Common cyberattacks that affect small businesses
Attackers have a wide range of techniques and approaches—some of the most common small business security threats include the following:
- Malware: Malicious applications or code that infect, damage, or disrupt endpoint devices. Attackers use malware to gain access to personal data, credentials, or other resources. Malware can take a variety of forms, including adware, viruses, trojans, ransomware, rootkits, and phishing.
- Ransomware: Ransomware is a form of malware that exploits a person or organization by denying access to networks, systems, or data until they pay a ransom.
- Phishing: Phishing attacks use deception to convince people to reveal personal or proprietary information like access credentials, banking information, passwords, or credit card numbers. Attackers can exploit email, text messages, phone calls, and other forms of communication to gain access to data and systems.
- Distributed denial-of-service (DDoS) attacks: One of the most common cyberthreats, DDoS attacks disrupt network services by flooding sites with traffic or limiting or eliminating website functionality.
- Password attacks: Cybercriminals use password spray attacks (guessing common passwords) or brute force attacks (attempting multiple passwords for key accounts) to gain access to assets.
- Social engineering attacks: Social engineers manipulate victims into willingly supplying sensitive data like usernames and passwords.
- Man-in-the-middle attacks: Attackers sometimes gain access to a network by rerouting communication between two unknowing participants.
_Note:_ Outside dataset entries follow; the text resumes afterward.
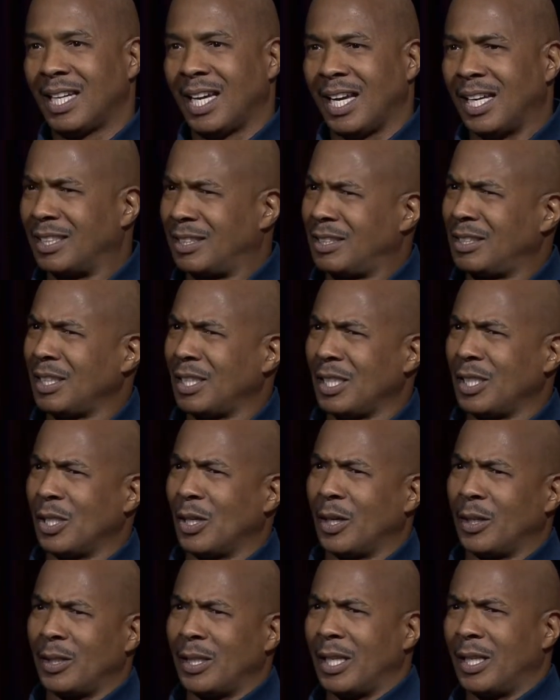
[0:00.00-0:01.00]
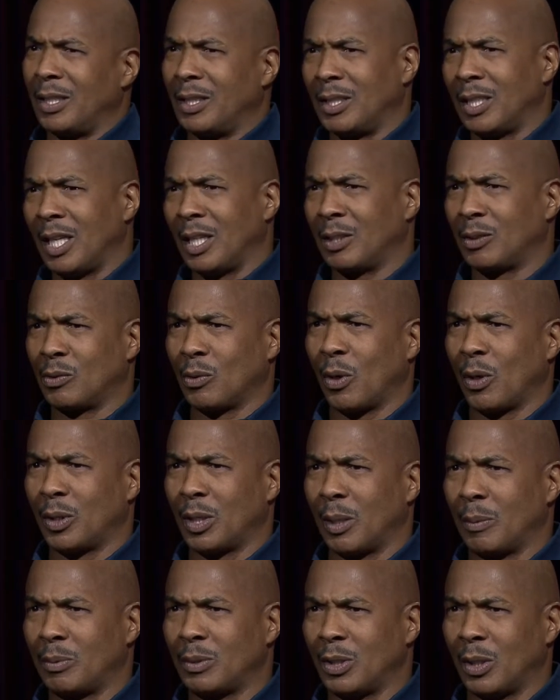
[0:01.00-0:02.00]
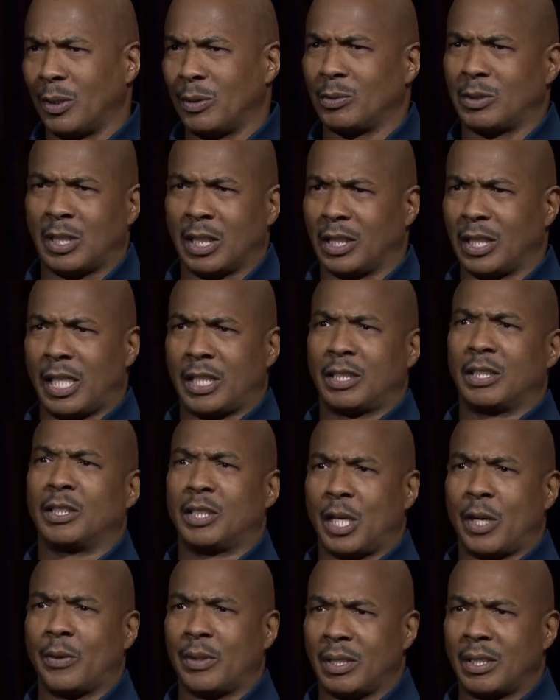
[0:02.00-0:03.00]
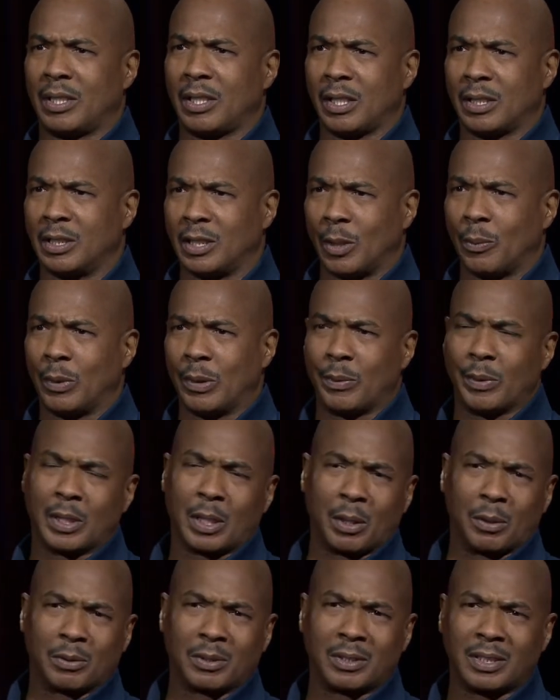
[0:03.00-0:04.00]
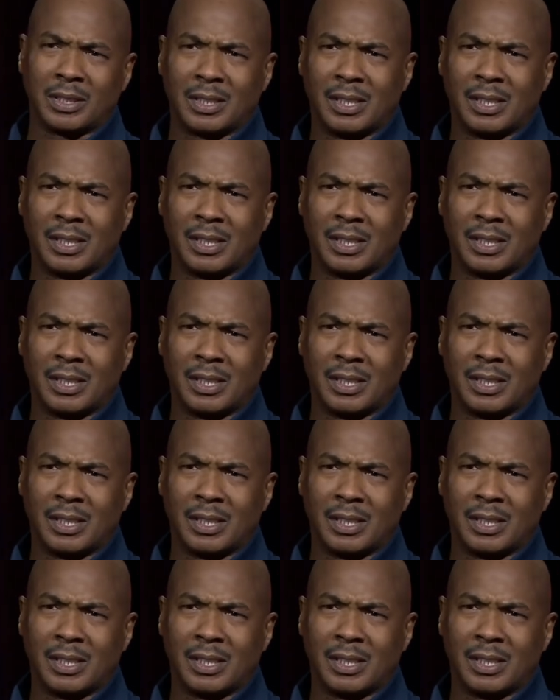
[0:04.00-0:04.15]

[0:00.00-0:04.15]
and see, you know and, and growing up, you know, it was the legendary theater that we would go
Once the attacker has gained access to their communication, they can monitor and read traffic moving between the sender and recipient.
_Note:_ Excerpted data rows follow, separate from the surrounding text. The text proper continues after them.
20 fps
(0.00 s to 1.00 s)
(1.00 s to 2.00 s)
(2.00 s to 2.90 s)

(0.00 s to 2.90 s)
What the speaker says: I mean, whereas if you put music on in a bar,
- Zero-day attacks: When an organization has just discovered a preexisting security issue (and thus has “zero days” to fix it), attackers can take advantage of the issue to steal data or damage or access a network.
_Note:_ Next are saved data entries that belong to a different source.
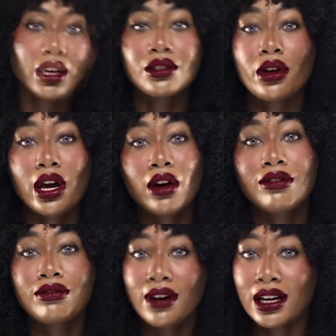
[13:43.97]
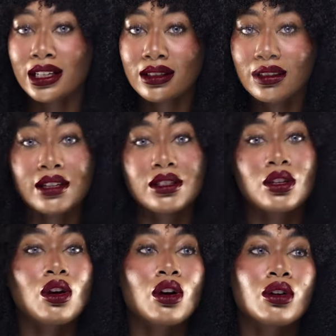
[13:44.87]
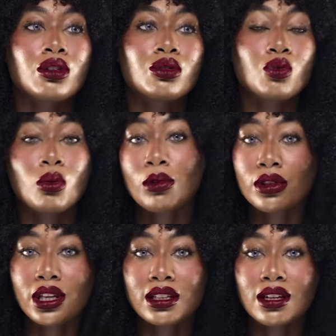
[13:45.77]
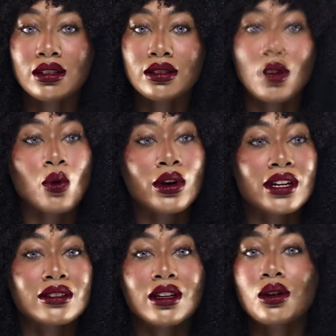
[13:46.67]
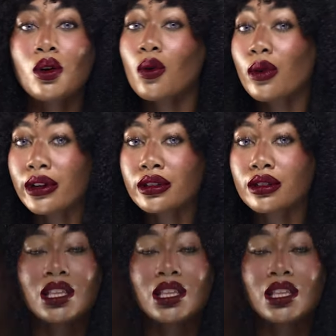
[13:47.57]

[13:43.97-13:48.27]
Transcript: Is your hair fine? Is it a normal thickness, or is it coarse?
Cybersecurity tips and best practices for small businesses
Consider these small business security practices to mitigate the risk of cyberattacks and help keep devices and servers more secure:
- Keep software updated. Automating updates can help ensure systems have the most secure protections available.
- Document security policies and procedures and share them with relevant staff. Get buy-in from team members and help them understand the costs and risks associated with a data breach.
- Consider additional security enhancements and workflow optimizations with Surface for Business including Windows 11 Pro. Powerful out-of-the-box protections like enhanced phishing safeguards and passwordless security ensure your information is protected, letting you focus on what matters most.
- Have a plan in place in case a threat or incident arises. Plan ahead to the best of your ability so you can act quickly.
- Educate employees on best password and security practices. Encourage employees to create complex passwords, establish different passwords for different accounts and access points, and set up access protections for computers and devices when they are away from their workspaces.
- Limit access to sensitive data. Reduce the threat of attacks and exposure by making sure only relevant team members have access to your business’s most sensitive data.
- Implement a comprehensive security solution that works across devices and apps. Simplify your security approach while safeguarding your organization.